Reading back what I wrote earlier, on the calibre of teachers, I was both too harsh and too incoherent (blame the background howl of family living) in my apportioning of blame. It has become a vicious circle, where ill-educated teachers teach the next generation of ill-educated teachers in a system which prefers conformity of thought and pedagogy over genuine education, measurable results to producing thinking, analytical, questioning minds.

I remember, when confronted by those wretched module outline documents which were designed to describe everything that would happen in a classroom before anything had happened, I wrote in the box for 'Learning Objectives': 'To teach students to think for themselves' and in the box for 'Learning Outcomes': 'Students will learn to think for themselves'. My forms were returned to me as being 'inconsistent with the institution's mission statement' and for failing to have at least four outcomes and four objectives. So I sent them back with the same sentences typed four times. (Can you tell my days in HE were numbered?) There ensued a to-ing and fro-ing of these forms for three months, until such time as they had to be approved by the external examiner. My Head of Department wrote 'appropriate' things in the boxes on my behalf (without consultation) and I taught the modules wholly disregarding the outcomes and objectives. Some students complained. They didn't know what they were supposed to learn because the module document said things I didn't. My teaching was peer-reviewed and my colleagues sat open-mouthed in the midst of debate, banter, laughter and ideas being developed which was normal business in my classroom. A hollow victory, it felt at the time, since I was marked forever as a trouble-maker by Management.

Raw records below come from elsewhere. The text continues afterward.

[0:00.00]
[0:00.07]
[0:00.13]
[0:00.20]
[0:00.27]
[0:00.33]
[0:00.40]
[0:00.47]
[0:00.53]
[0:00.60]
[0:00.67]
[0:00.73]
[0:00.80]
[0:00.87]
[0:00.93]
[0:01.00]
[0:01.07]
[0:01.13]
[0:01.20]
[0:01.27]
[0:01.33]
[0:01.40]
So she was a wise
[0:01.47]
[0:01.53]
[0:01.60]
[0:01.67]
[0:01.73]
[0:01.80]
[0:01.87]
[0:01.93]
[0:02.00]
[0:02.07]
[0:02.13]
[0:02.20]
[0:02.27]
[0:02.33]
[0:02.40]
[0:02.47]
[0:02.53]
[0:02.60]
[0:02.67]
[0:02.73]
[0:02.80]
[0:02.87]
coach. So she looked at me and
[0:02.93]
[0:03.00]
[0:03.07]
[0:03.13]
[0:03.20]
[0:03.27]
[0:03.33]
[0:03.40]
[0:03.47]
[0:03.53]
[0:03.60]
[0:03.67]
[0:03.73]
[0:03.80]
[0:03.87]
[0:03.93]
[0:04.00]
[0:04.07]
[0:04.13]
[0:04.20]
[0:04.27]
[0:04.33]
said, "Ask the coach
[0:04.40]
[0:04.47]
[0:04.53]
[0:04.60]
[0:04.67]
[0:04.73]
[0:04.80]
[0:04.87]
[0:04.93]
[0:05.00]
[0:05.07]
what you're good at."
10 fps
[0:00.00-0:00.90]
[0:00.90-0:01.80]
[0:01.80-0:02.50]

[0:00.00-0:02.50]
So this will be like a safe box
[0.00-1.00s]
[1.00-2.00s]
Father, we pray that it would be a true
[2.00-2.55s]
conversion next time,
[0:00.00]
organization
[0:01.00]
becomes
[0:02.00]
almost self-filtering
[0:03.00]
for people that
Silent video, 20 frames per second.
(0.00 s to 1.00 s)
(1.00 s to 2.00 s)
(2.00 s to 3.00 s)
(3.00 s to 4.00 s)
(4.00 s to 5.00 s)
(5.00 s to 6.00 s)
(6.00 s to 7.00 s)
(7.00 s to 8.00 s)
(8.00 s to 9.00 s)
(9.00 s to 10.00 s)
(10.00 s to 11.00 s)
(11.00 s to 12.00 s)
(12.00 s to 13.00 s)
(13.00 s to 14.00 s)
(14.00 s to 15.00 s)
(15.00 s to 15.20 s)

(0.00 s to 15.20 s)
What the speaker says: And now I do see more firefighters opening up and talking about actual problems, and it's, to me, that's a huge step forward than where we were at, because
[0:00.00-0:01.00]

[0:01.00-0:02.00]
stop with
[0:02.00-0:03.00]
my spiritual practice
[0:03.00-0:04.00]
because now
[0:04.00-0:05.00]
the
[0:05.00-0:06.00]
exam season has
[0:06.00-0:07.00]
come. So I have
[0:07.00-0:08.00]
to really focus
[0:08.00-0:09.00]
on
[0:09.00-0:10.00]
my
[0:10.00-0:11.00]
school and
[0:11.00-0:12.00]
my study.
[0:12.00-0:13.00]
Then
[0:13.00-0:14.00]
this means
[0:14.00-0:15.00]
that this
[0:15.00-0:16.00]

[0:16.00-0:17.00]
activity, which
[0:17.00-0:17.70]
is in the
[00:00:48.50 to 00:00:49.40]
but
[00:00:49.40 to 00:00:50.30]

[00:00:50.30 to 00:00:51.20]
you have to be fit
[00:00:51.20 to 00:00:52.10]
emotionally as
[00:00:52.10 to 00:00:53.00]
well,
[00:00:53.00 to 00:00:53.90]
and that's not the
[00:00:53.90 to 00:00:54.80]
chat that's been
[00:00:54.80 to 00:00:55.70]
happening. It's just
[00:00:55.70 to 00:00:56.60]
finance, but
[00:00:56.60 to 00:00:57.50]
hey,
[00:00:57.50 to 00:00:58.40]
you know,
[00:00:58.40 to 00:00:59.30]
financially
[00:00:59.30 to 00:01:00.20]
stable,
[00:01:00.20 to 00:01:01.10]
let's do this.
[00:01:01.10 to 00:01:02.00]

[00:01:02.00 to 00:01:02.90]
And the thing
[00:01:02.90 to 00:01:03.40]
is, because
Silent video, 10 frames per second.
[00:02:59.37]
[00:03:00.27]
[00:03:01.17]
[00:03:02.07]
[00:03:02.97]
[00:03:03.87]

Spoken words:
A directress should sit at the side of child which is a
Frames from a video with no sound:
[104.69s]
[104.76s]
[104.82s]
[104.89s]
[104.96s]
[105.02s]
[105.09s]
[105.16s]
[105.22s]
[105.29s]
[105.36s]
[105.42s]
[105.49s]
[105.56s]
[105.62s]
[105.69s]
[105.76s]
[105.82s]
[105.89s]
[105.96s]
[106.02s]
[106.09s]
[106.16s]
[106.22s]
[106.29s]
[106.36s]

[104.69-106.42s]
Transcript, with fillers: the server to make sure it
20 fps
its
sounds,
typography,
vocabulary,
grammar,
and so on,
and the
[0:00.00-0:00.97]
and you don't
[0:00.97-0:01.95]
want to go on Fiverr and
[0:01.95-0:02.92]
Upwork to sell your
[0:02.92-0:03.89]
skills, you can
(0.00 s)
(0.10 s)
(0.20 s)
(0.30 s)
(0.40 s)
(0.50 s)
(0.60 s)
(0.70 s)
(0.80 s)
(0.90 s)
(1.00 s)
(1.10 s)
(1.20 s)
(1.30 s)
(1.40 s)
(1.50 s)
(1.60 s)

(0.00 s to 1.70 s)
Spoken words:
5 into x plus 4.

Sorry to go on at such length, but all this was the reality I lived for 20 years, watching true education being devoured by targets and outcomes and form-filling.

mongoose said...

Fuck 'em, Mr PTB.

There is a teacher at my kids' primary school. She takes no notice of all the forms and targets and little enough of the stuff she is supposed to teach. She just fastens on to each kid and engages them in the best ways she can. The Head Teacher understands all this and just accepts it because "X may not get the numbers but she instills a love of learning." Now there is something for the lady's headstone.

call me ishmael said...

It is a nice story, mr ptb, debate, banter, laughter and ideas,

The tension between manager and practitioner is probably inevitable, given the careerism of the one and the real expertise of the other; it takes a rare manager to get it right, make it productive for all concerned, needs a Zen Master, really, or a teacher-warrior. And which of them could stand against the omnipresent, smiling whisper of Google, making things easy?